Genes and Heredity


Mutations cause changes in the genome that can impact the phenotype in a positive, negative, or neutral way. They can occur as point mutations or frameshift mutations and can be randomly introduced (spontaneous) or induced by exposure to a mutagen.

A mutation is a change in DNA sequence. A spontaneous mutation is a change in the genetic sequence that occurs randomly and without external influence. Spontaneous mutations are the driving force behind evolution and natural selection. About every 10,000 base pairs, DNA polymerase makes a mistake. E. coli's genome is over 4.5 million base pairs long. That creates a chance of 450 spontaneous mutations every time the genome is replicated. Mutations can also occur as a result of exposure to environmental factors such as chemicals, radiation, or viruses. A mutagen is any agent that produces mutations above baseline. Mutations can be harmful, beneficial, or silent.

There are two main types of mutation: frameshift mutation and point mutation. A frameshift mutation is an insertion or deletion of a number of nucleotides that is not divisible by three, resulting in the ribosome reading a "shifted" codon code. When this occurs early in the DNA sequence, the end protein produced is highly altered from the original. A point mutation is a replacement of one nucleotide, resulting in a change to one codon. This codon change will result in a different amino acid being incorporated during translation. When a point mutation results in the production of a start or stop codon, it is called a nonsense mutation. If a different amino acid is produced as a result of the point mutation, this is called a missense mutation. Nonsense mutations always result in nonfunctional or misfunctional protein production, while proteins produced with missense mutations may still function. Should the point mutation result in the production of the same amino acid, this is called a silent mutation. A silent mutation is one that results in no change to the phenotype.

Types of Mutations

Mutations that cause a change in even a single nucleotide base can result in incorrect or incomplete protein production.
Lethal mutations are those that affect vital functions within the bacterial cell, thereby rendering it nonviable. Conditional lethal mutations are those that may affect the organism in such a way that it can only survive under certain environmental conditions.

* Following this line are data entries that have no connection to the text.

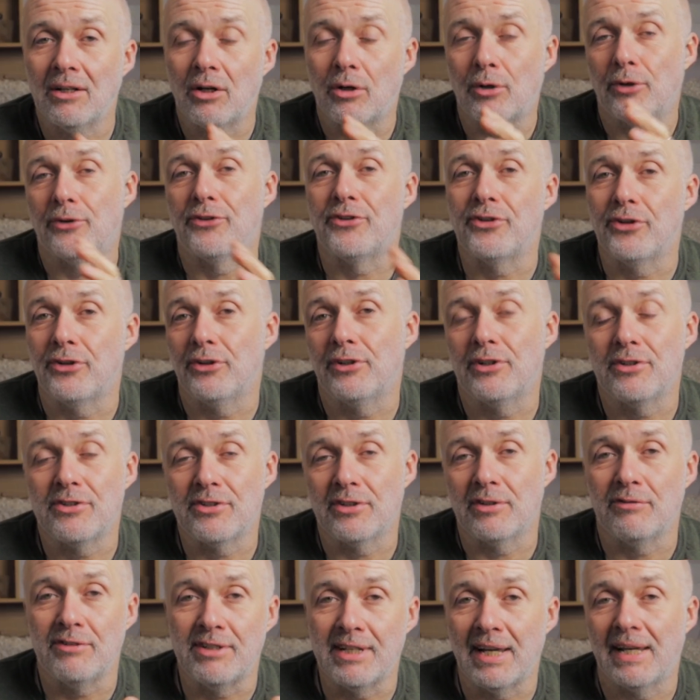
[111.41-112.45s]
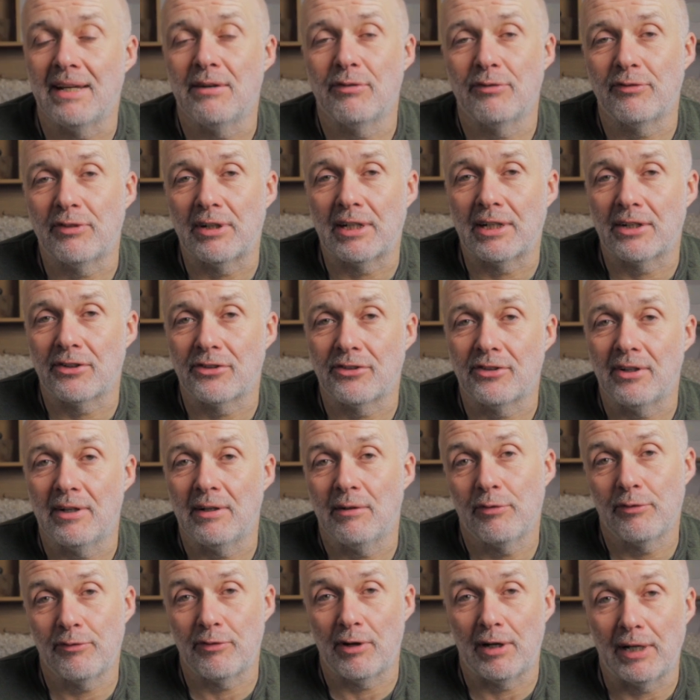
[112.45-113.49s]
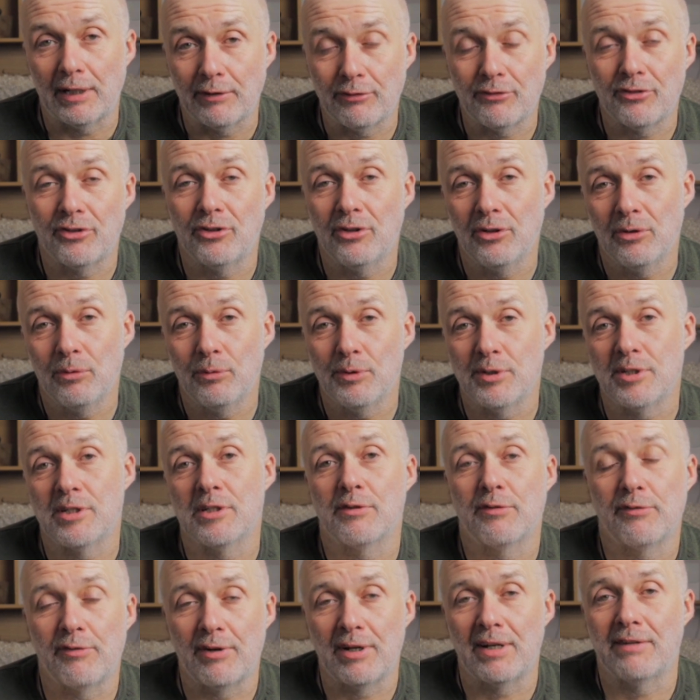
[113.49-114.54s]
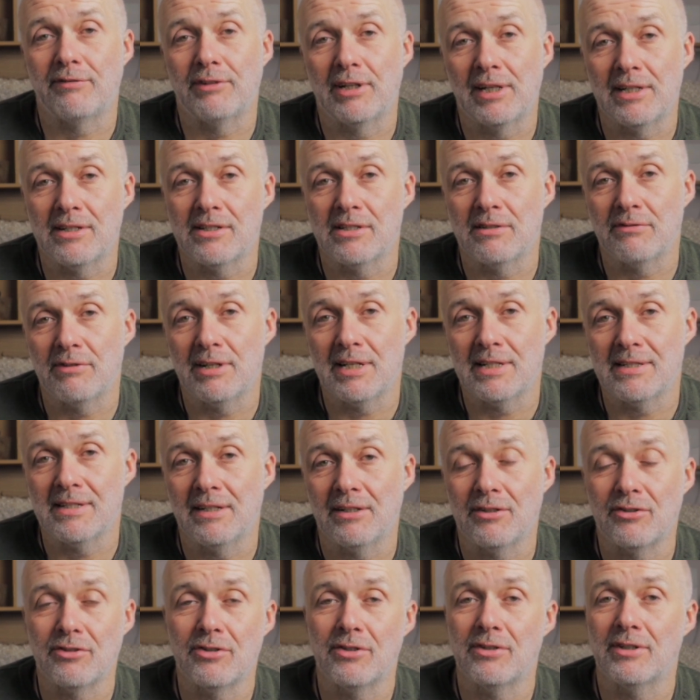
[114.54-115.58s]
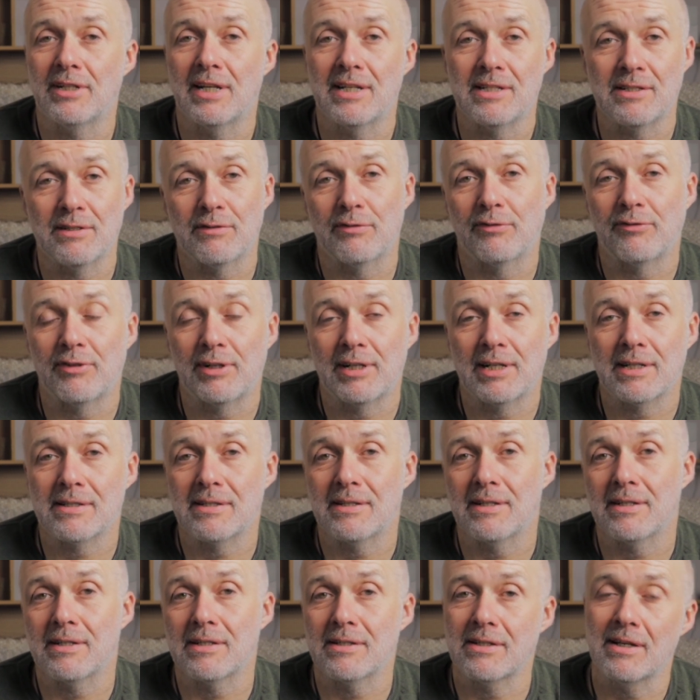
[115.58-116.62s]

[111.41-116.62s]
alternative day fasting, 5-2, which is 5 days of eating, 2 days of fasting.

However, not all mutation results in negative consequences for microbes. Occasionally, a mutation results in a phenotype that significantly improves survival. As time goes on, this genetic trait is selected for, driving evolution of the species. Mutation has allowed various strains of viruses and bacteria to become resistant to antiviral and antibacterial medications, respectively. Many antibiotics function by inactivating a protein essential to bacterial function. A mutation that alters the protein can prevent antibiotics from binding and having their intended effect.

One specific example of mutation-induced resistance is in the bacteria Mycobacterium tuberculosis. Resistance has been documented in M. tuberculosis to two key drugs in its treatment: isoniazid and rifampicin. A mutation in the promoter region results in decreased affinity, or binding ability, for isoniazid. In order for rifampicin to exert its antibacterial effects, it must bind the beta-subunit of M. tuberculosis's RNA polymerase. However, mutations in the gene that code for the beta-subunit of RNA polymerase have resulted in a decreased affinity of the drug. M. tuberculosis organisms with these mutations survive when exposed to these drugs. They, in turn, reproduce to create further generations of drug-resistant organisms.

Bacterial Drug Resistance

When bacteria replicate, some mutations that occur may be beneficial to the survival of the organism. This includes resistance to certain drugs. The bacteria with the mutation survive and continue to replicate.
Methicillin-resistant Staphylococcus aureus (MRSA) is an example of a bacterium that, through mutation and natural selection, was able to survive in the presence of penicillin-based antibiotics. Mutations in genome replication of S. aureus resulted in the mecA gene. This gene prevents beta-lactam antibiotics such as methicillin or nafcillin from inactivating the enzymes needed for cell wall synthesis. Those S. aureus bacteria with this mutation survived and thrived in the presence of beta-lactam penicillins. They continued to reproduce, while the S. aureus bacteria without the mutation died off. Through horizontal gene transfer, MRSA continued to spread this genetic material to other Staphylococcus bacteria. This has resulted in massive resistance of S. aureus to beta-lactam antibiotic therapy.

Viruses have a higher mutation rate than other organisms because of their high replication rate. Viral genetic mutation can occur via antigenic drift and antigenic shift. Antigenic drift involves the mutation of individual bases of viral DNA and RNA. Antigenic shift describes a major change in the viral genome, and both recombination and reassortment are examples. Recombination involves the exchange of genetic material between viruses and occurs when two different viruses co-infect a host cell. Viral reassortment involves chromosomal crossover of genetic material between two viruses infecting the same host cell.